Donald R. "Don" Johnson. Pitcher for the Washington Senators in 1951-1952. 27 wins and 12 saves in 7 MLB seasons. He debuted with the New York Yankees in 1947 and 1950. His best season was 1954 with the Chicago White Sox as he posted an 8-7 record with an ERA of 3.13 in 144 innings pitched. He finished his career with the San Francisco Giants in 1958.

Excerpt from Johnson's SABR biography: Johnson spent a little over two years in the military, moving to the Army of Occupation in Japan. Discharged before the 1947 season and still only twenty-one-years old, he reported to Yankees spring training on a plane carrying celebrities Joe DiMaggio and Jack Dempsey, and another rookie, Yogi Berra, who was wearing Navy fatigues because “he didn’t have any other clothes.”

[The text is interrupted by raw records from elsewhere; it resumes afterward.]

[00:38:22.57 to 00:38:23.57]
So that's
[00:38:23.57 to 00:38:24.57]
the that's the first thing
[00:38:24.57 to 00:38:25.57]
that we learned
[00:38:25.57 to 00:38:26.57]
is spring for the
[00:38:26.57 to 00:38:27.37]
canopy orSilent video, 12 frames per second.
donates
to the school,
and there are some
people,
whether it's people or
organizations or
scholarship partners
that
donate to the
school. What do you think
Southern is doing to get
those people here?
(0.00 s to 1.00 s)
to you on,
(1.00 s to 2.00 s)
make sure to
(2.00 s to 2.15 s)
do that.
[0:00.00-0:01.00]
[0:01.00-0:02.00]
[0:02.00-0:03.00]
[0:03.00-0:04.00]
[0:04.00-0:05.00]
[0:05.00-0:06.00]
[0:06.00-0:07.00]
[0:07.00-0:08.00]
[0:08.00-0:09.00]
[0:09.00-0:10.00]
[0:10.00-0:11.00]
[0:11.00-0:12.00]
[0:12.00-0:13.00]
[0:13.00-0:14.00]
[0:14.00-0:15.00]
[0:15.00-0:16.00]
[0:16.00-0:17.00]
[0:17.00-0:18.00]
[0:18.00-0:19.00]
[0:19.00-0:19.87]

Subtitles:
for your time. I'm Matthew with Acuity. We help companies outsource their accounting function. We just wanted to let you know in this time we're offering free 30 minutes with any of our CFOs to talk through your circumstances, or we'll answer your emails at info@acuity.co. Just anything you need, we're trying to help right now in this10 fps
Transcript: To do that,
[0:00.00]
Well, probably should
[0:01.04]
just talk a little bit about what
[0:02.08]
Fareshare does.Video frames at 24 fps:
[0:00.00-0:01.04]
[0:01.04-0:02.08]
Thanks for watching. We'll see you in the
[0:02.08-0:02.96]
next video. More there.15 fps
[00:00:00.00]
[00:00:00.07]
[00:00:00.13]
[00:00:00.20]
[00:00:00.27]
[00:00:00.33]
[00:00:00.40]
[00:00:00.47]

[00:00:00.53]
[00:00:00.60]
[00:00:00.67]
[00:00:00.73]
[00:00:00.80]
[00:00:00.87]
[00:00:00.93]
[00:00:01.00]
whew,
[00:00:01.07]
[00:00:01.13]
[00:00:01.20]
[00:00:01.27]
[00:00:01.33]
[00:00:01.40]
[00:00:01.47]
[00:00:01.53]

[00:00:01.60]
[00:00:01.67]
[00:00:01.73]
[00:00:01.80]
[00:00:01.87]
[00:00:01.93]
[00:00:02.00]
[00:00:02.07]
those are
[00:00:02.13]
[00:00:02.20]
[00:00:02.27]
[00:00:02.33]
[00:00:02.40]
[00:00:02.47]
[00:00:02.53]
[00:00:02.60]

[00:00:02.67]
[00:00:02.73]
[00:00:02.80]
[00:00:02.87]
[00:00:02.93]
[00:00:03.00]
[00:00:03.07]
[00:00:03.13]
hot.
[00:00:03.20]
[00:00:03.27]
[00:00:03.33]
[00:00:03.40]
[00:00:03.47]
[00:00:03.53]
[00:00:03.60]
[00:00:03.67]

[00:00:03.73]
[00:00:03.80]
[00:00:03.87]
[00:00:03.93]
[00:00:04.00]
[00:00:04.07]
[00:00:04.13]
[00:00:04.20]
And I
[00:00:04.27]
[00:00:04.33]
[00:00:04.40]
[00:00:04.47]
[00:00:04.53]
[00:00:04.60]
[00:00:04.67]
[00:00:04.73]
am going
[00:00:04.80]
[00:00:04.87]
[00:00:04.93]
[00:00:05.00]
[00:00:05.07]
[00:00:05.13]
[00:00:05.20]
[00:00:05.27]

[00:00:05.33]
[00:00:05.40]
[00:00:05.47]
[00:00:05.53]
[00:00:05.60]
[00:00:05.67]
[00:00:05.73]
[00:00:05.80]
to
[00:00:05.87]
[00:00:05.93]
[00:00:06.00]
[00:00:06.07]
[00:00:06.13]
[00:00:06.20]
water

The upstart Johnson made the 1947 Yankees out of spring training. During the season he was befriended by DiMaggio, whom he called “the best player I ever saw in my life.” The six-foot-three, 200-pound Johnson made his Major League debut in the second game of a doubleheader on April 20, starting against the Philadelphia Athletics in Philadelphia. It was a memorable appearance; the Yankees won in ten innings, 3–2, and Johnson pitched all ten innings to earn the victory. “I was throwing good,” he remembered.

Six days later Johnson followed his debut with another complete-game victory, this time 3–1 over the Washington Senators. The good fortune did not last, however. On May 3 Johnson yielded six runs in just four innings while losing to the Chicago White Sox. After that, manager Bucky Harris used him sparingly, with mixed results. Following a June 29 win, he pitched only eight more times during the season and finished with a record of 4-3.

Johnson blamed his limited usage in the second half of the season on Charlie Dressen, one Harris’s coaches. “Charlie Dressen went and said, ‘Don, you’re lifting your leg too high.’ I said, ‘Stick it man! I’ve got four wins.’ I didn’t pitch much after that. If you talk back to some of these big shots, you don’t pitch anymore. That’s it.”